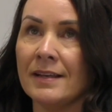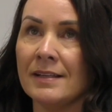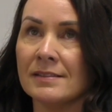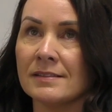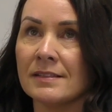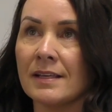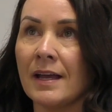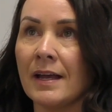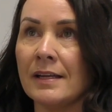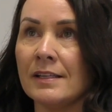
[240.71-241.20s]

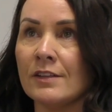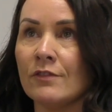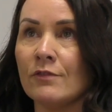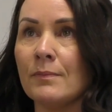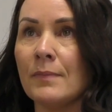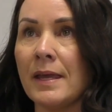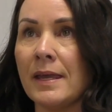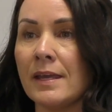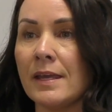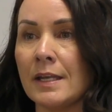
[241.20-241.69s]
is kind of
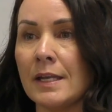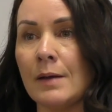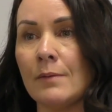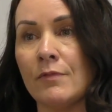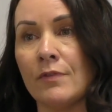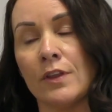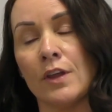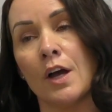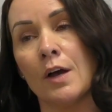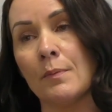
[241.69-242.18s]
making up
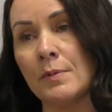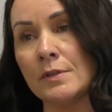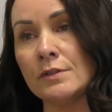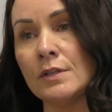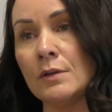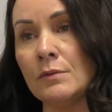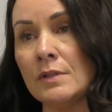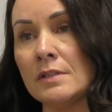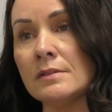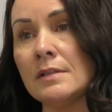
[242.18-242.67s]
for the
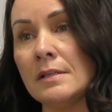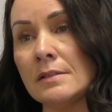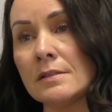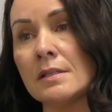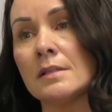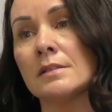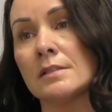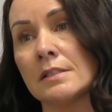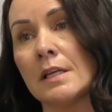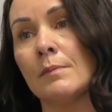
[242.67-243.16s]
opportunities
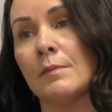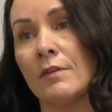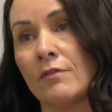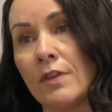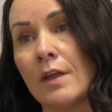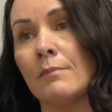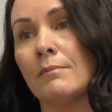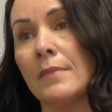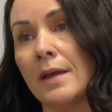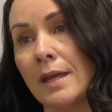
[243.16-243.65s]
that some of
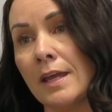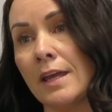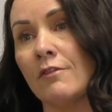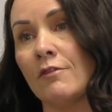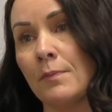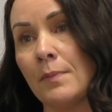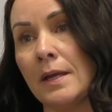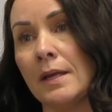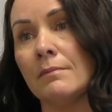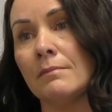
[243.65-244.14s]
them may
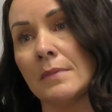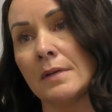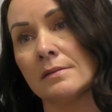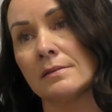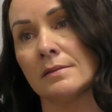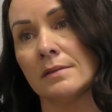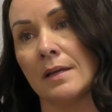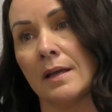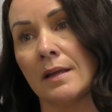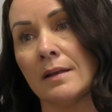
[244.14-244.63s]
have been
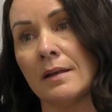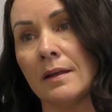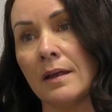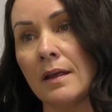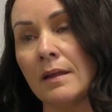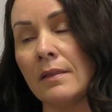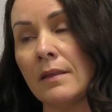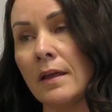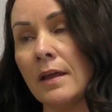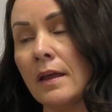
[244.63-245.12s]
missing
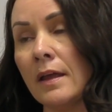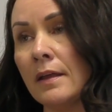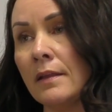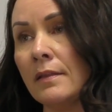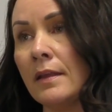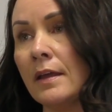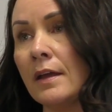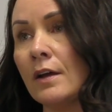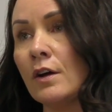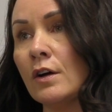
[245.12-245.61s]

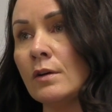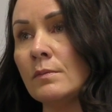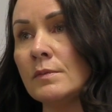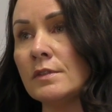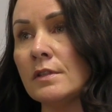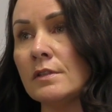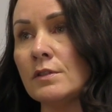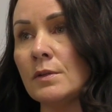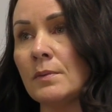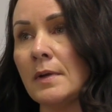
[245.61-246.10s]
in their home
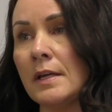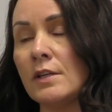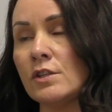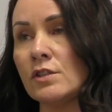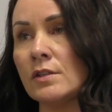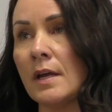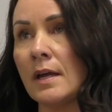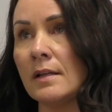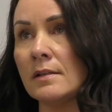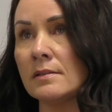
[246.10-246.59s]

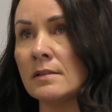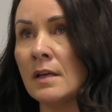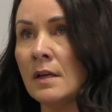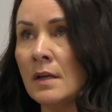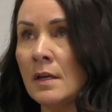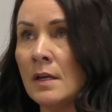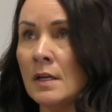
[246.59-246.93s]
situations.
::::::::
DESCRIPTION OF THE TASK: Each record above is to be copied out exactly; its pictures are not.

YOUR SOLUTION:
[240.71-241.20s]

[241.20-241.69s]
is kind of
[241.69-242.18s]
making up
[242.18-242.67s]
for the
[242.67-243.16s]
opportunities
[243.16-243.65s]
that some of
[243.65-244.14s]
them may
[244.14-244.63s]
have been
[244.63-245.12s]
missing
[245.12-245.61s]

[245.61-246.10s]
in their home
[246.10-246.59s]

[246.59-246.93s]
situations.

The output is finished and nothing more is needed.